Per title. In my case, a coordinate is let (x, y): (usize, usize)
. The start and end coordinate always have either the x or y value in common, so the range is either vertical (start.0 == end.0
) or horizontal (start.1 == end.1
).

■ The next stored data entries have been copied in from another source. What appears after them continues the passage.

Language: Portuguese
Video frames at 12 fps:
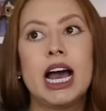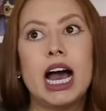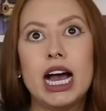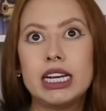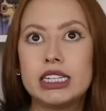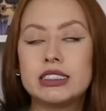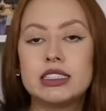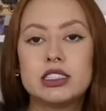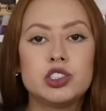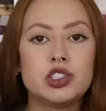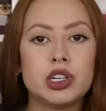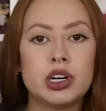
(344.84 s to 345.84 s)
Aí eles
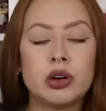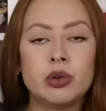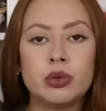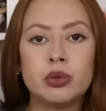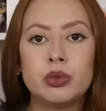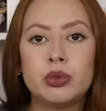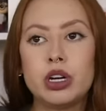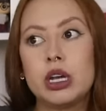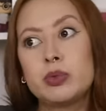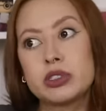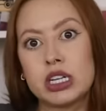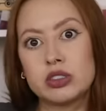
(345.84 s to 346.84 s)
decidiram ir
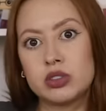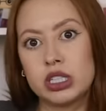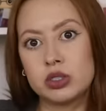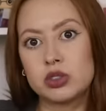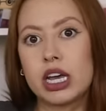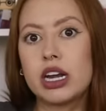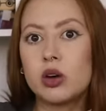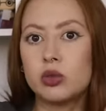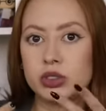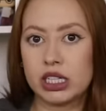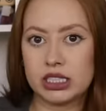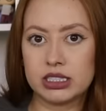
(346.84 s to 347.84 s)
para os Estados Unidos, que era
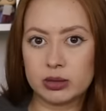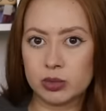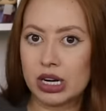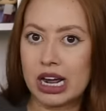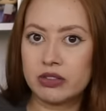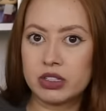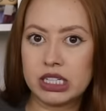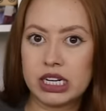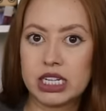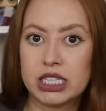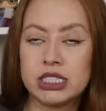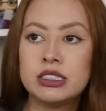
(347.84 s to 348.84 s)
onde eles morava,
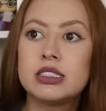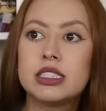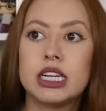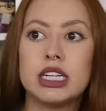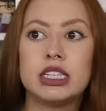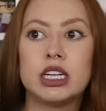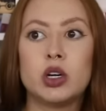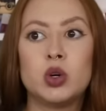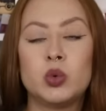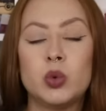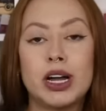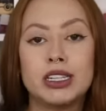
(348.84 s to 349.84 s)
né, antes.
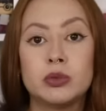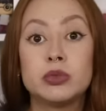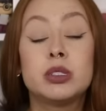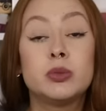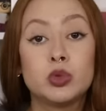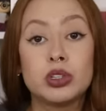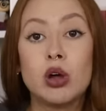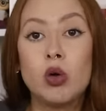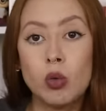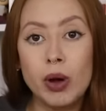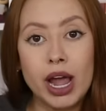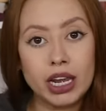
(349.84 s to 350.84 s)
Então o Adam se muda
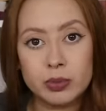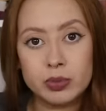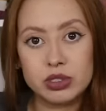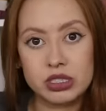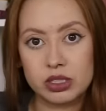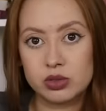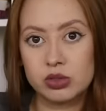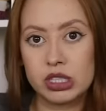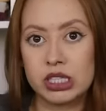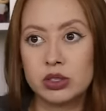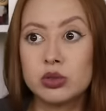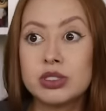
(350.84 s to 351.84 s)
com ela para os Estados
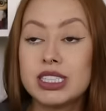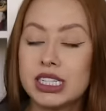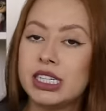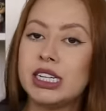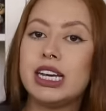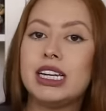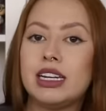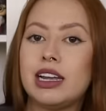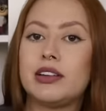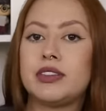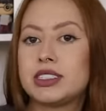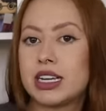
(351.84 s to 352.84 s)
Unidos e ele
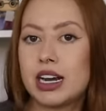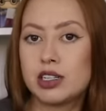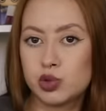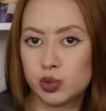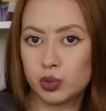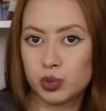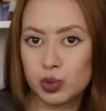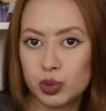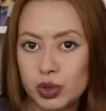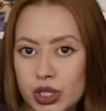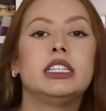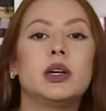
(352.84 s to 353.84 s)
leva a Zara junto.
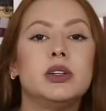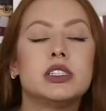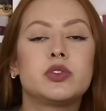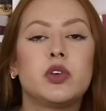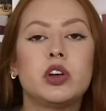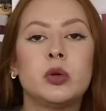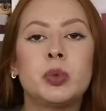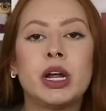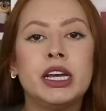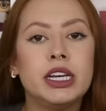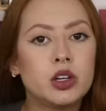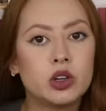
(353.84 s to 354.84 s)
Então eles foram para
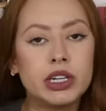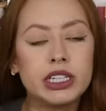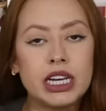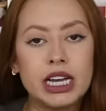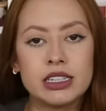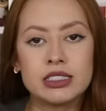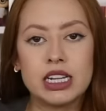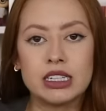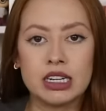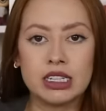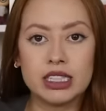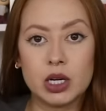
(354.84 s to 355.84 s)
Hickory, que era a
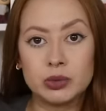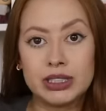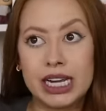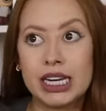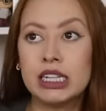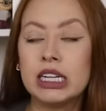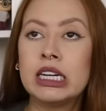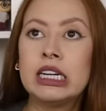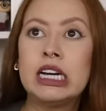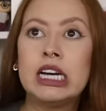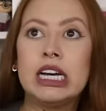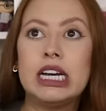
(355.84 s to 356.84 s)
cidade natal dela,
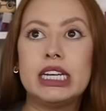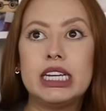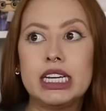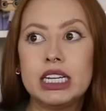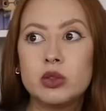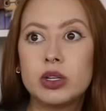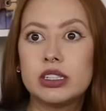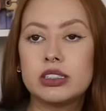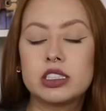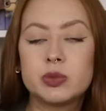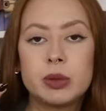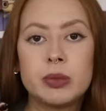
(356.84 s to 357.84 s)
e durante
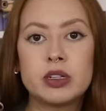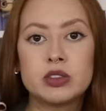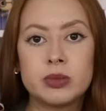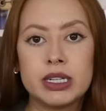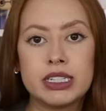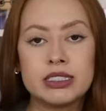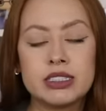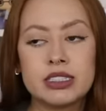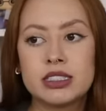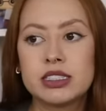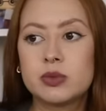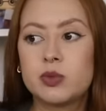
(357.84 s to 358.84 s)
esses primeiros
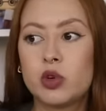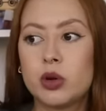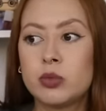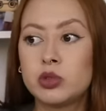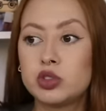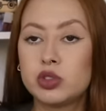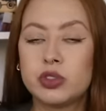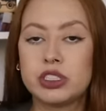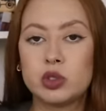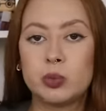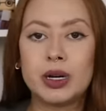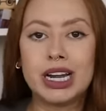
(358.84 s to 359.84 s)
meses foi muito
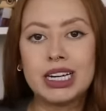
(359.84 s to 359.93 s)
difícil para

The end point should be inclusive.
My current implementation looks like
struct CoordinateRangeIterator {
stack: Vec<(usize, usize)>,
idx: usize,
}
impl CoordinateRangeIterator {
fn new(start: (usize, usize), end: (usize, usize)) -> CoordinateRangeIterator {
let stack;
if start.0 == end.0 {
let y_min;
let y_max;
if start.1 < end.1 {
y_min = start.1;
y_max = end.1;
} else {
y_min = end.1;
y_max = start.1;
}
stack = (y_min..=y_max).map(|y| (start.0, y)).collect();
} else if start.1 == end.1 {
let x_min;
let x_max;
if start.0 < end.0 {
x_min = start.0;
x_max = end.0;
} else {
x_min = end.0;
x_max = start.0;
}
stack = (x_min..=x_max).map(|x| (x, start.1)).collect();
} else {
unreachable!()
}
CoordinateRangeIterator { stack, idx: 0 }
}
}
impl Iterator for CoordinateRangeIterator {
type Item = (usize, usize);
fn next(&mut self) -> Option<Self::Item> {
if self.idx < self.stack.len() {
let item = self.stack[self.idx];
self.idx += 1;
Some(item)
} else {
None
}
}
}
This works:
assert_eq!(
CoordinateRangeIterator::new((4, 6), (7, 6))
.into_iter()
.collect::<Vec<_>>(),
vec![(4, 6), (5, 6), (6, 6), (7, 6)]
);
assert_eq!(
CoordinateRangeIterator::new((2, 5), (2, 3))
.into_iter()
.collect::<Vec<_>>(),
vec![(2, 3), (2, 4), (2, 5)]
);
My implementation returns the coordinates in "ascending" order, but that is unnecessary in my particular use case. Plus ::new()
is pretty verbose for such seemingly simple behavior.
Happy for any pointers how to improve that.